It’s the rest of the week and the end of winter (for those of us in the Northern Hemisphere).
I’ve been postponing this post for the past 3 months—perhaps because I wanted to test my feelings about winter and make sure I wasn’t in some fleeting state of infatuation.
It wasn’t infatuation. I realize that I really do have a deep appreciation for winter.
When the trees surrounding our house drop their leaves in the fall, light floods into the front room, free to enter for the absence of all that foliage. I sit on the floor with my back against the wall and watch the patch of light make it way across the floor as we turn towards the sun. Gazing across the street, where the ground falls and then rises again behind the neighbor’s homes, I feel myself drawn to the naked trees, stark and uncomplicated against the sky.
You know the calm you feel when you observe a baby sleeping peacefully? That rise and fall of the chest and rosy color of life on the cheeks?
That’s how I feel when I observe the winter trees.

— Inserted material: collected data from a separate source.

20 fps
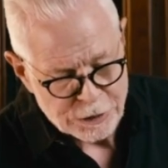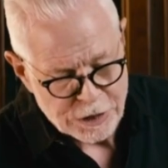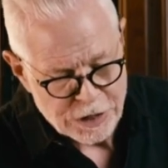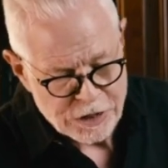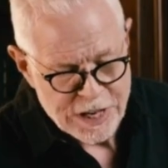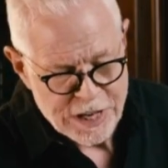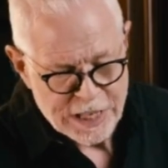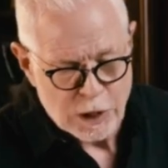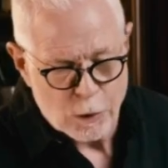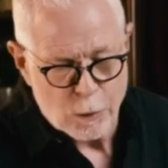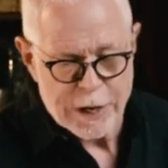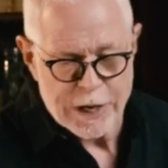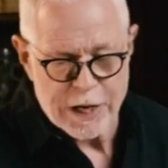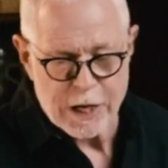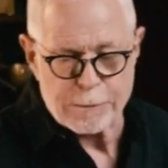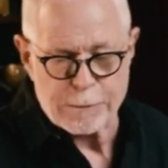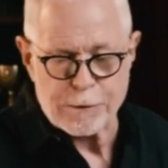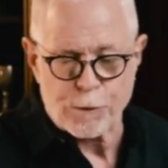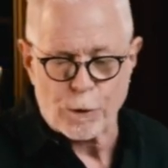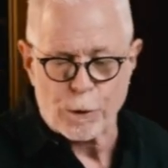the takeaway
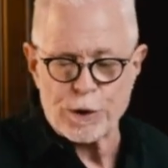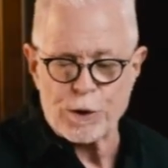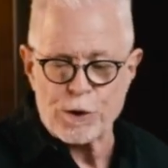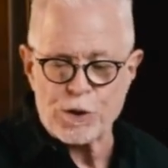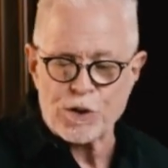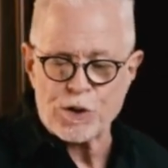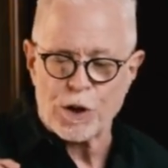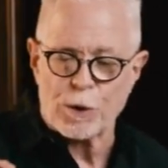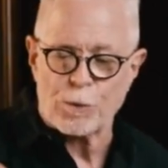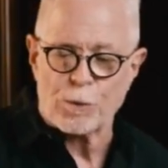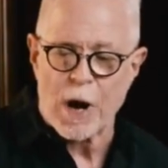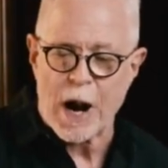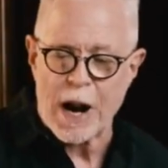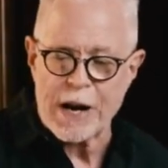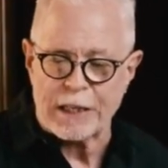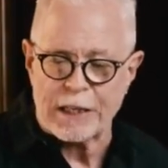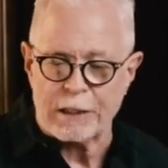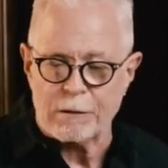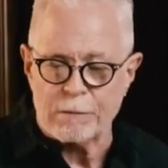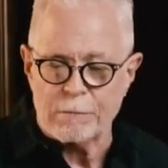here, before you start
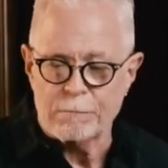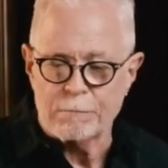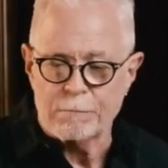writing,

There is no covering up the scars, the tangles, the broken branches. Everything is laid bare—so much so, that the web of twigs on sticks on branches that push out from their trunks look almost like a mass of roots—as if the tree might have taken a dive down into the earth and, upside-down, the roots reach for the sky.
There is an unpretentious honesty and a calm kindness in those winter trees that invites me to sit down in my own soul and rest.
During our time in Michigan, I went through a phase where I simply refused to have a fake Christmas tree (this ended when the prices of live trees went up in 2018). I did not mind having to water it and clean up the needle droppings as long as we had the real thing with the real scent.
When it came time to take down the tree, I couldn’t bear to throw it out—it still looked so alive. So, I wrapped it in a sheet and carefully dragged it to the back yard and propped it up between some young maple trees that had enough scratchy, low hanging branches to keep the tree upright.
The cold weather preserved it so that it looked like we had a little evergreen growing in the backyard— live tree surrounded by a community of lifeless trees.
But the irony is that it was just the opposite. The naked trees were merely taking their winter siesta, going deep inside themselves, conserving their energy and preparing for new growth in spring.
Those trees were resting.
As we inched towards spring and the weather warmed up, that Christmas tree turned a rusty brown and then a burnt orange color, its needles brittle with dangerously spikey tips.
Meanwhile, the maples and their neighbors pushed out a fuzzy yellowi-green haze resembling the beginnings of adolescent facial hair—growth and new life.
Maybe it’s the season of life I’m in—this desire for a minimalistic and quiet environment.
But as spring explodes with flowering trees lining the road like a parade of debutants in billowing gowns of pale pink, crimson, magenta, and wedding dress white, I feel the hope and joy and glory of new life. I also appreciate the warmth.
I guess I’m ready for spring, another season of blossoming and growth. But I also realize that there will be moments I miss winter, so I am thinking of ways to retreat now and then to that season of rest.
Maybe sitting in the dark after the world has gone to sleep, or before it wakes up?
Do you have any ideas?
May your rest be sweet,
Alicia
Glory! I love the transition, the very first moments of Spring, the slight thickening of the branches, subtle change in colour, the anticipation. But I will think more about winter from what you've written - Thank you Alicia!